El mercurio que contenía la mercromina no era mercurio metálico libre, como el de los antiguos termómetros, ni tampoco metilmercurio, el compuesto responsable de graves intoxicaciones alimentarias como la tristemente célebre enfermedad de Minamata. En la merbromina, el mercurio formaba parte de una molécula orgánica mucho más compleja, cuyas propiedades toxicológicas eran diferentes. Aplicada sobre pequeñas heridas, la absorción por la piel era escasa y el riesgo para el paciente se consideraba muy bajo.

¿Por qué, entonces, terminó desapareciendo? La respuesta ilustra muy bien cómo evoluciona la medicina. Durante buena parte del siglo XX bastaba con demostrar que un producto parecía funcionar y que no producía efectos adversos evidentes. Los estándares actuales son mucho más exigentes. Hoy se requieren ensayos clínicos rigurosos que demuestren no solo que un medicamento es razonablemente seguro, sino también que resulta realmente eficaz y que ofrece ventajas frente a las alternativas disponibles.

A medida que avanzaban los estudios toxicológicos, las autoridades sanitarias comenzaron además a adoptar una política cada vez más restrictiva respecto al uso del mercurio. Aunque la cantidad presente en la mercromina era pequeña y el riesgo de una aplicación ocasional sobre una rozadura era muy reducido, la situación cambiaba cuando el producto se utilizaba repetidamente o sobre quemaduras y superficies extensas de piel lesionada, donde la absorción podía aumentar. En paralelo, fueron apareciendo antisépticos más eficaces y mejor estudiados, como la povidona yodada y, posteriormente, la clorhexidina.

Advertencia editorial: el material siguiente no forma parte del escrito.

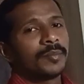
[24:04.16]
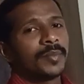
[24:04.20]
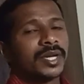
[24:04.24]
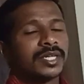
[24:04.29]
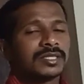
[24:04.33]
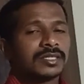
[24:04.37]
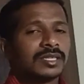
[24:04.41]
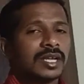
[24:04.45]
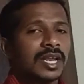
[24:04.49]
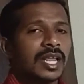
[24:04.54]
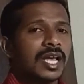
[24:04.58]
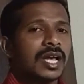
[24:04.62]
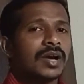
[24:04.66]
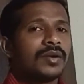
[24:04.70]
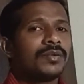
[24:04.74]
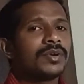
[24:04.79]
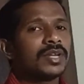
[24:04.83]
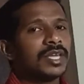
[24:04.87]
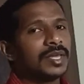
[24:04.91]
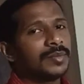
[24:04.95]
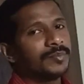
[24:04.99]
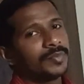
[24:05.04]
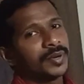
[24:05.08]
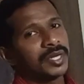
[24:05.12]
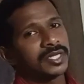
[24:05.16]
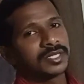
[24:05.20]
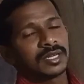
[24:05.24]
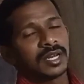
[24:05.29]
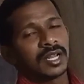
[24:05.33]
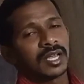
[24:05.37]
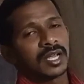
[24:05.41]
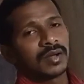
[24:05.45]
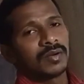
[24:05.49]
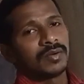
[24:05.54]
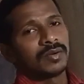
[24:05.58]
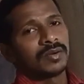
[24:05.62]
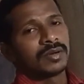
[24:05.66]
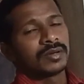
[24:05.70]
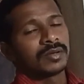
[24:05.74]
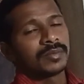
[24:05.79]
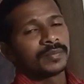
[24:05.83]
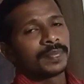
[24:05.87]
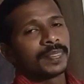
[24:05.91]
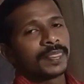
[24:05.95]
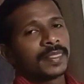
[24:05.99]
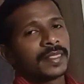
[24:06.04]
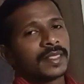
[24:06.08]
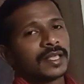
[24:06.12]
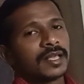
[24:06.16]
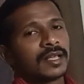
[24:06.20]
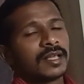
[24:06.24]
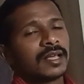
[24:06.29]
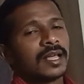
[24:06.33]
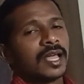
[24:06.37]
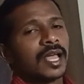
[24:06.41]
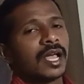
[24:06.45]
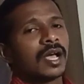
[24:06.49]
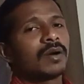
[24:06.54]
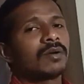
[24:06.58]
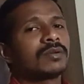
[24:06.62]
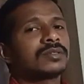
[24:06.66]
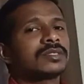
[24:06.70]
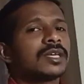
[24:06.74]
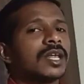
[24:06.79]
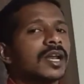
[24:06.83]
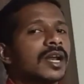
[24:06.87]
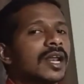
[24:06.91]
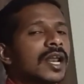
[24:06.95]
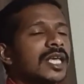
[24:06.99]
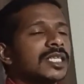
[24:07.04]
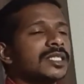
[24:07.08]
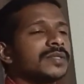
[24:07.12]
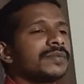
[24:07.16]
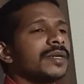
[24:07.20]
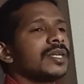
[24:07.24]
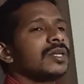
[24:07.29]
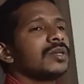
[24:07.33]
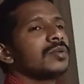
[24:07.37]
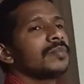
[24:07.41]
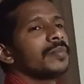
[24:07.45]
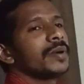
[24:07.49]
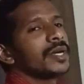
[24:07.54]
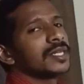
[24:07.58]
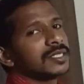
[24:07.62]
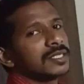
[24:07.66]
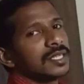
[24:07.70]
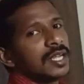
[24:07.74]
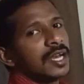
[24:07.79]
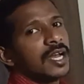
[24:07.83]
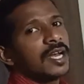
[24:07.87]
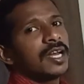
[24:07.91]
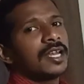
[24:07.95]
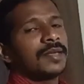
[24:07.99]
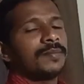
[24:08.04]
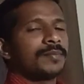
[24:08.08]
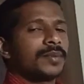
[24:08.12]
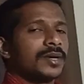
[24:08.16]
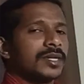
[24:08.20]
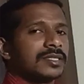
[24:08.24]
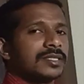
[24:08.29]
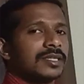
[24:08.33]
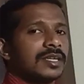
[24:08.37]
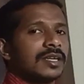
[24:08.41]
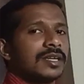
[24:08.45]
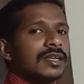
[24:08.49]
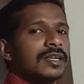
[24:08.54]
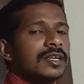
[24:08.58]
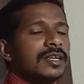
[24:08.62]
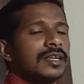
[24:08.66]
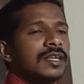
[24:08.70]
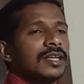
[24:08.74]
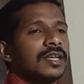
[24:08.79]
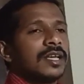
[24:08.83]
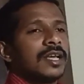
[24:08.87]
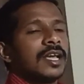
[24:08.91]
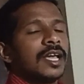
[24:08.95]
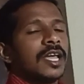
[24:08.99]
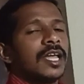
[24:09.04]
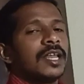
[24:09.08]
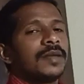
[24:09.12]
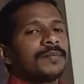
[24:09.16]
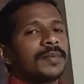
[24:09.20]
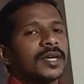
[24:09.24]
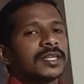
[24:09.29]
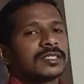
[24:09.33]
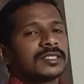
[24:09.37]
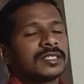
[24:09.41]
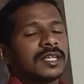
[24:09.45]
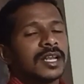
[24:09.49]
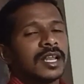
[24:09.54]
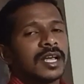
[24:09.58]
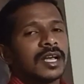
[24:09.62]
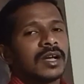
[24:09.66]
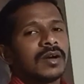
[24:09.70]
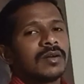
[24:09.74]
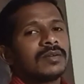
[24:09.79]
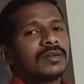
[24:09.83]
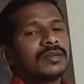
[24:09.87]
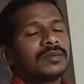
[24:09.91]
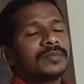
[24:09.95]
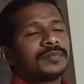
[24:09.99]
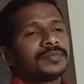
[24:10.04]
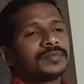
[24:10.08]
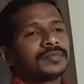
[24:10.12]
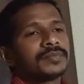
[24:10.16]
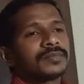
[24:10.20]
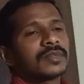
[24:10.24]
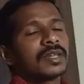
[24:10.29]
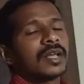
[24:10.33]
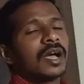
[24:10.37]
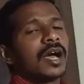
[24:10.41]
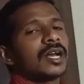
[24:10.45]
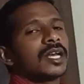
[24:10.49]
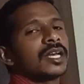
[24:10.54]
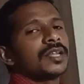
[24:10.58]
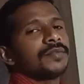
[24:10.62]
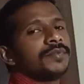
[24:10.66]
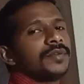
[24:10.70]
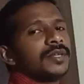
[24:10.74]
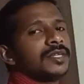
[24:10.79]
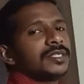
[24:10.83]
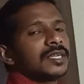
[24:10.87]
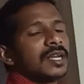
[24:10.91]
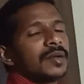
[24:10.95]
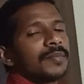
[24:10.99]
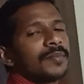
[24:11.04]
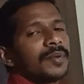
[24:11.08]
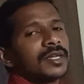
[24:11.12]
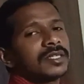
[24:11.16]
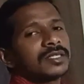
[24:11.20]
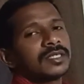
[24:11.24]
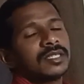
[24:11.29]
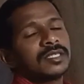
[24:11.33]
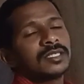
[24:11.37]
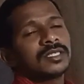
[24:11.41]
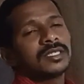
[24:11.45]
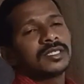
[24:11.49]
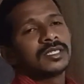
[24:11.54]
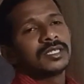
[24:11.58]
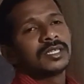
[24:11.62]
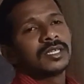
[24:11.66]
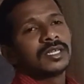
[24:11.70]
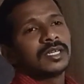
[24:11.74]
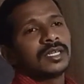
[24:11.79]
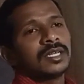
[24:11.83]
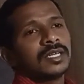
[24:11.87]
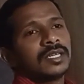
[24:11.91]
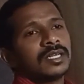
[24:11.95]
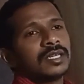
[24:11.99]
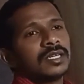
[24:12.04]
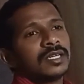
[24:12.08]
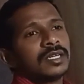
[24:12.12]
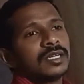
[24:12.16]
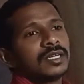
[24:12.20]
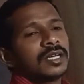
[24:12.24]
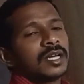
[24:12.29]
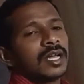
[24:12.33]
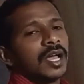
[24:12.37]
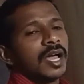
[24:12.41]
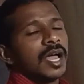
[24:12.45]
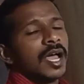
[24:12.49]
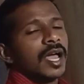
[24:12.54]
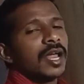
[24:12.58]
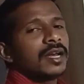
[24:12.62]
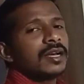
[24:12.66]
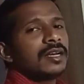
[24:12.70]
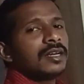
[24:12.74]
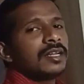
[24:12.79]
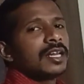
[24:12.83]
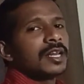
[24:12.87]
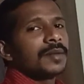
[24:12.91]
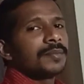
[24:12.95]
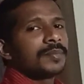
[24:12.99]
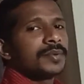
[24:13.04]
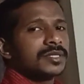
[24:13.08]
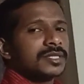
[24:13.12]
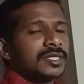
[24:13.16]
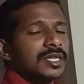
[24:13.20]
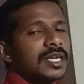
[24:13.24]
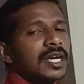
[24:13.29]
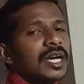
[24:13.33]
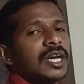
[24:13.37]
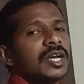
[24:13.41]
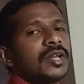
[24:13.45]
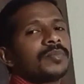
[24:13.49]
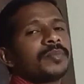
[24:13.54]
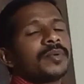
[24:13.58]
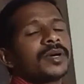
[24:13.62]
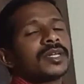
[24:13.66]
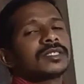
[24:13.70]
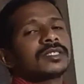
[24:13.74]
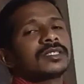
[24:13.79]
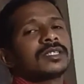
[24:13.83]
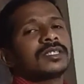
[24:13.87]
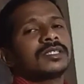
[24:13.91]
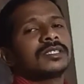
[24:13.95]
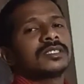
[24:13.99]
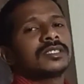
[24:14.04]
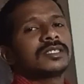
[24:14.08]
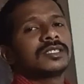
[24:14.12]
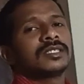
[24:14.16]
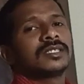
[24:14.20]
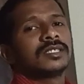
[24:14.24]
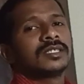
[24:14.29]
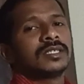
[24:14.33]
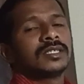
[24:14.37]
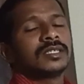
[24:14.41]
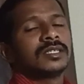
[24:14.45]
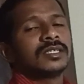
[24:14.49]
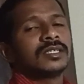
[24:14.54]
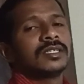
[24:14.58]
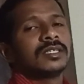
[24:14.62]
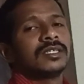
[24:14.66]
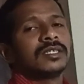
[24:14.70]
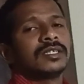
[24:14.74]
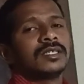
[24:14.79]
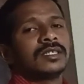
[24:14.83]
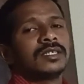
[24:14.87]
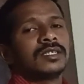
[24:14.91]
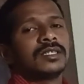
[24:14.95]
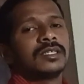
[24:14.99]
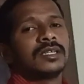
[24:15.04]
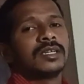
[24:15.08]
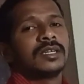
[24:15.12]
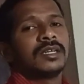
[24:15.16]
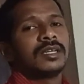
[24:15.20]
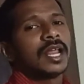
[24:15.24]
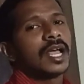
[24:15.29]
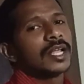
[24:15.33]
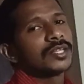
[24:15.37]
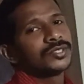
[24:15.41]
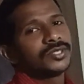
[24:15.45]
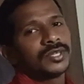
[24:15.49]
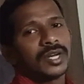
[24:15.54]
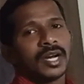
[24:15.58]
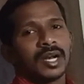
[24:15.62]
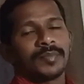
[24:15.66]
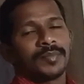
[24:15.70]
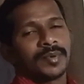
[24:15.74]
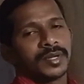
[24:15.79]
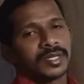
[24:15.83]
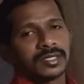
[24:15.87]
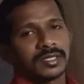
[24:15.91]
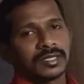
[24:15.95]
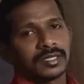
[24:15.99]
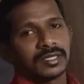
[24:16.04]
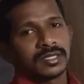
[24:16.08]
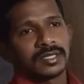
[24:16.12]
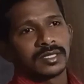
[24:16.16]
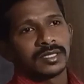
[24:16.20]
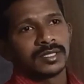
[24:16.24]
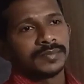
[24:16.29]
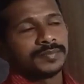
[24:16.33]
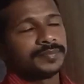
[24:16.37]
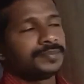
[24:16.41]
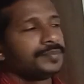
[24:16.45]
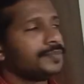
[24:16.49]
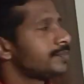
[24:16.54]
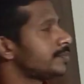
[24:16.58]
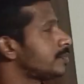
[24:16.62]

Personal account, impersonal account. Accounts are classified into personal and impersonal. In personal account, artificial persons and representative persons, natural persons.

En 1998, la Administración de Alimentos y Medicamentos de Estados Unidos (FDA) retiró a la merbromina la consideración de medicamento de venta libre "generalmente reconocido como seguro y eficaz". La decisión no respondía a una oleada de intoxicaciones ni a un descubrimiento repentino de que el producto fuera peligroso. Simplemente, ya no cumplía los criterios científicos modernos y existían alternativas mejores. Poco a poco, la mercromina fue desapareciendo de las farmacias de numerosos países, aunque en otros continuó comercializándose durante algunos años más o fue sustituida por formulaciones que conservaban el color rojo, pero ya no contenían mercurio.

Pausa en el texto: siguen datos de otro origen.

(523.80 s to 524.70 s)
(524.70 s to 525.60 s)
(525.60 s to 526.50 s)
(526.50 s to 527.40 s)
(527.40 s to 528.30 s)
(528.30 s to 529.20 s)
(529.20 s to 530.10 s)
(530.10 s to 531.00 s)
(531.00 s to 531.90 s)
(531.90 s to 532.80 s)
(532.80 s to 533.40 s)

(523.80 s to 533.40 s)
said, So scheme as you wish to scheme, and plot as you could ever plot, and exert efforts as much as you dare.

Resulta curioso comprobar hasta qué punto aquel color marcó nuestra percepción de las heridas. Durante generaciones enteras, una rozadura parecía no estar correctamente atendida si no adquiría inmediatamente un tono rojo brillante. Muchos niños llegaban incluso a presumir de sus manchas escarlatas como si fueran medallas obtenidas en el campo de batalla de los recreos. Cuanto mayor era la superficie teñida, mayor parecía la heroicidad de la caída.

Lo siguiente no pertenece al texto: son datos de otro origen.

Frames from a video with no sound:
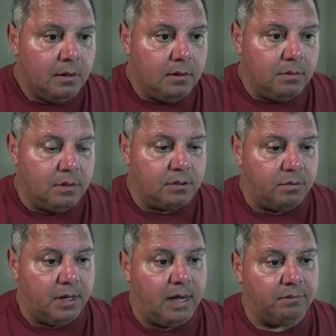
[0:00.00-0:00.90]
This
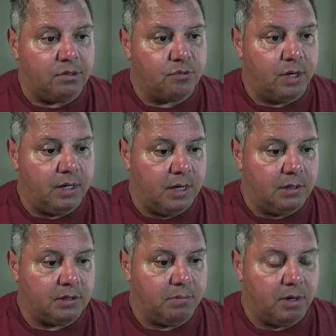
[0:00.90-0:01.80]
way I'd have to drain at
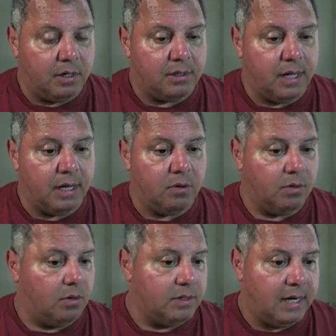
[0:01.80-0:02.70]
least a part of the tank or
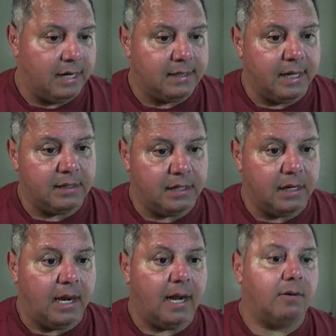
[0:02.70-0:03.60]
the entire tank to get
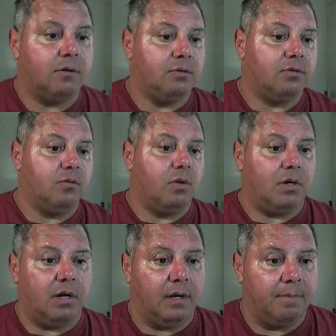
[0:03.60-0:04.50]
it out, or do some work
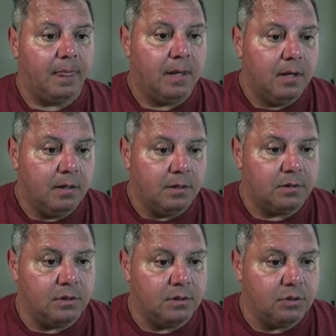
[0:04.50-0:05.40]
on it.
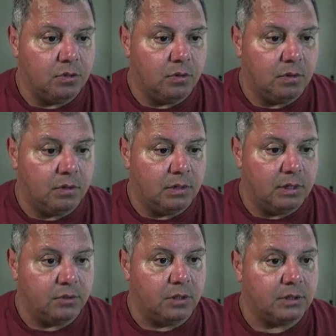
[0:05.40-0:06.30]
This is your
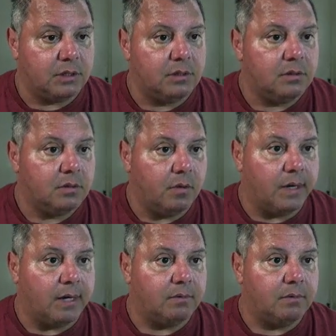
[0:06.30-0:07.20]
exhaust going
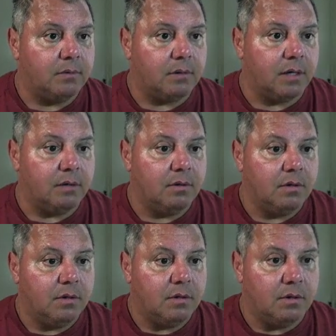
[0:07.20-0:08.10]
out. Okay,
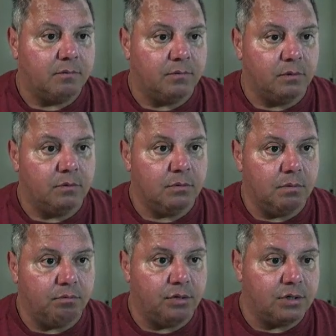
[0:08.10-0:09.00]
your flute
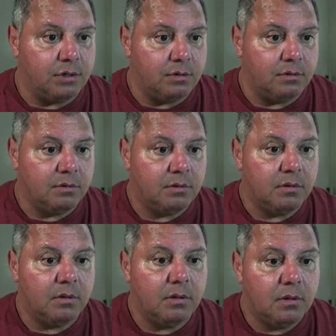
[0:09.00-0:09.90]
breaching.
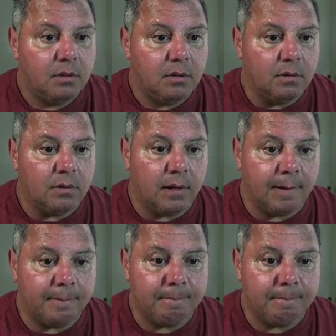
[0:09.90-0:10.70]
Okay,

También es llamativo que recordemos con tanta claridad el escozor de la mercromina cuando, objetivamente, era bastante más suave que el alcohol etílico que tantas veces se utilizaba como alternativa. Nuestra memoria tiene una curiosa habilidad para exagerar ciertos recuerdos sensoriales. Quizá porque la anticipación del dolor resultaba peor que el dolor mismo, bastaba ver acercarse el frasco rojo para empezar a lamentarse antes incluso de que el algodón tocara la piel.

Hoy sabemos, además, que el propio concepto de desinfectar pequeñas heridas ha cambiado. Para la mayoría de las abrasiones superficiales basta un lavado cuidadoso con agua corriente y jabón, eliminar la suciedad y mantener la zona limpia y protegida. Los antisépticos siguen teniendo su papel, pero ya no se consideran imprescindibles en todas las heridas menores. La medicina moderna ha aprendido que, muchas veces, el mejor aliado de la cicatrización no es el producto más llamativo, sino una limpieza adecuada y dejar que el propio organismo haga su trabajo.

La historia de la mercromina es, en realidad, la historia de muchos medicamentos. No desaparecen necesariamente porque un día descubramos que eran peligrosos o inútiles. A veces simplemente envejecen. La ciencia avanza, aparecen estudios más rigurosos, se desarrollan alternativas mejores y aquello que durante décadas parecía insustituible acaba ocupando un lugar en los museos... o en la memoria colectiva.